Professional Documents
Culture Documents
Hash Map&Bloom Filter
Hash Map&Bloom Filter
Hashmap is similar to the HashTable, but it is unsynchronized. It allows to store the null keys
as well, but there should be only one null key object and there can be any number of null
values.
This implementation provides constant-time performance for the basic operations (get and
put), assuming the hash function disperses the elements properly among the buckets. Iteration
over collection views requires time proportional to the "capacity" of the HashMap instance
(the number of buckets) plus its size (the number of key-value mappings). Thus, it's very
important not to set the initial capacity too high (or the load factor too low) if iteration
performance is important.
An instance of HashMap has two parameters that affect its performance: initial capacity and
load factor. The capacity is the number of buckets in the hash table, and the initial capacity is
simply the capacity at the time the hash table is created. The load factor is a measure of how
full the hash table is allowed to get before its capacity is automatically increased. When the
number of entries in the hash table exceeds the product of the load factor and the current
capacity, the hash table is rehashed (that is, internal data structures are rebuilt) so that the
hash table has approximately twice the number of buckets.
As a general rule, the default load factor (.75) offers a good tradeoff between time and space
costs. Higher values decrease the space overhead but increase the lookup cost (reflected in
most of the operations of the HashMap class, including get and put). The expected number of
entries in the map and its load factor should be taken into account when setting its initial
capacity, so as to minimize the number of rehash operations. If the initial capacity is greater
than the maximum number of entries divided by the load factor, no rehash operations will ever
occur.
If many mappings are to be stored in a HashMap instance, creating it with a sufficiently large
capacity will allow the mappings to be stored more efficiently than letting it perform automatic
rehashing as needed to grow the table. Note that using many keys with the same hashCode()
is a sure way to slow down performance of any hash table. To ameliorate impact, when keys
are Comparable, this class may use comparison order among keys to help break ties.
Note that this implementation is not synchronized. If multiple threads access a hash map
concurrently, and at least one of the threads modifies the map structurally, it must be
synchronized externally.
Bloom Filters
A Bloom filter is a data structure designed to tell you, rapidly and memory-efficiently, whether
an element is present in a set.
The price paid for this efficiency is that a Bloom filter is a probabilistic data structure: it tells us
that the element either definitely is not in the set or may be in the set.
The base data structure of a Bloom filter is a Bit Vector. Here's a small one we'll use to
demonstrate:
0 1 2 3 4 5 6 7 8 9 10 11 12 13 14
Each empty cell in that table represents a bit, and the number below it its index. To add an
element to the Bloom filter, we simply hash it a few times and set the bits in the bit vector at
the index of those hashes to 1.
It's easier to see what that means than explain it, so enter some strings and see how the bit
vector changes. Fnv and Murmur are two simple hash functions:
When you add a string, you can see that the bits at the index given by the hashes are set to 1.
As we discussed above, Bloom Filter can generate some false positive results also which means
that the element is deemed to be present but it is actually not present. To find out the
probability of getting a false positive result in an array of k bits is: 1-(1/k).
The point of a bloom filter is to store whether a key was visited before. An example use-case
for a Bloom Filter might be a web crawler, which needs to store whether we've visited a
website before.
Bloom Filters are NOT about key-value pairs like Hash Maps. There's no "value" associated with
a key. The only thing we care about for a key is a boolean: true that we've seen this key before,
or false that this key is new.
Bloom filters are good because they use less memory than a hash map and still provide fast
lookup and insertion times.
The reason bloom filters aren't incredibly common is because it's possible they give wrong
answers: a Bloom Filter might say that you've visited a key before when you really haven't.
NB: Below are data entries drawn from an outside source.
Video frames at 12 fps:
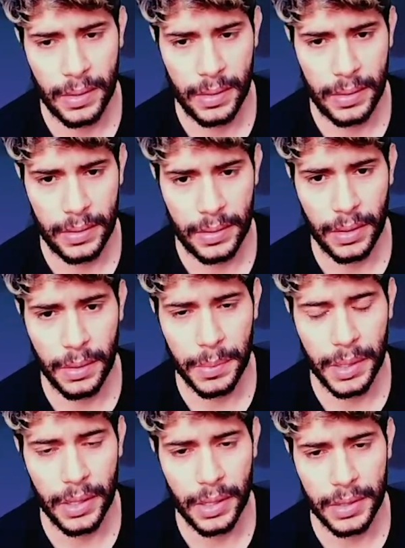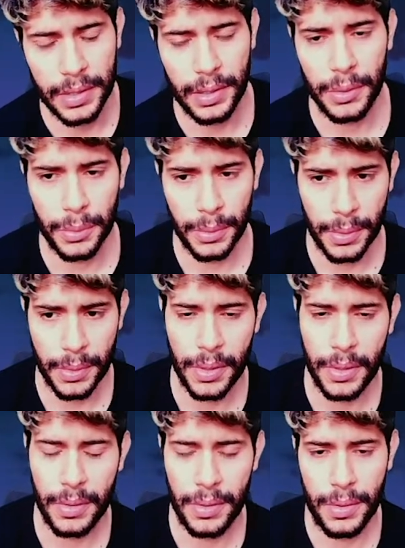It's gonna be that Incineroar
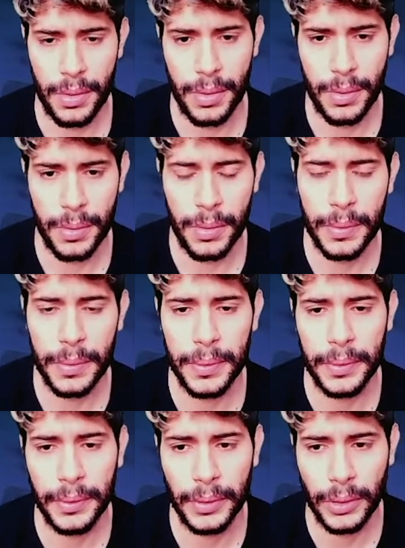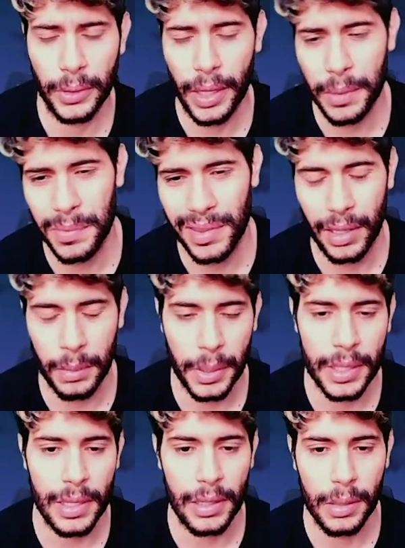though, so that
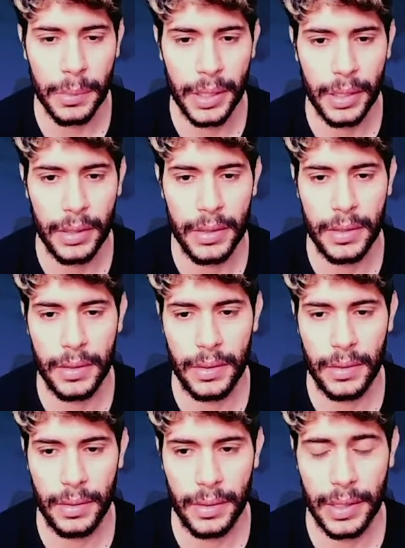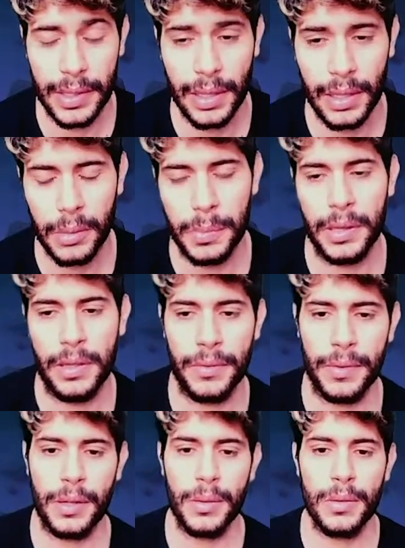makes things a little bit
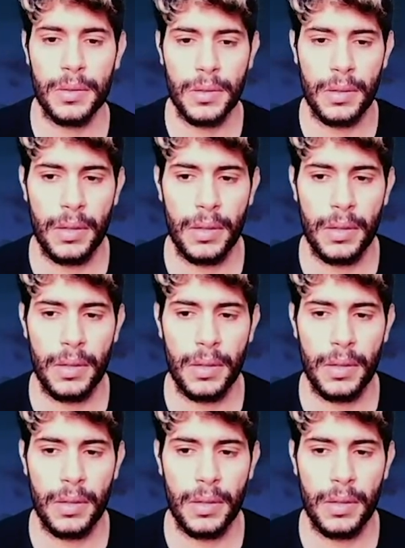difficult.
A hash function is simply a function that takes some input, and transforms that into some
number (which we'll use as the index in our array) as output. The same input will always
produce the same output.
• Inserting a key.
• Querying if a key was seen before.
Insertion works by inputting a key into all k hash functions, and for each outputted array index,
marking that array value as true.
Querying works by inputting a key into all k hash functions, and for each outputted array index,
checking whether that array value is true. If all array values are true, then the key was seen
before. If any array values are false, then the key wasn't seen before.
Conclusion
They're good because they're efficient on space, but the drawback is that they produce false
positives, possibly saying it's seen a key before when it really hasn't.
We've only looked at a basic bloom filter example to get the concept behind them, because
optimizing a real bloom filter takes a lot of tuning to decide a good k and depends on the
amount of memory you have. And of course, we saw no code today because the basic concept
of a bloom filter is easy enough to code, but coding a real one is a bit involved (because of the
complex nature of making good hash functions).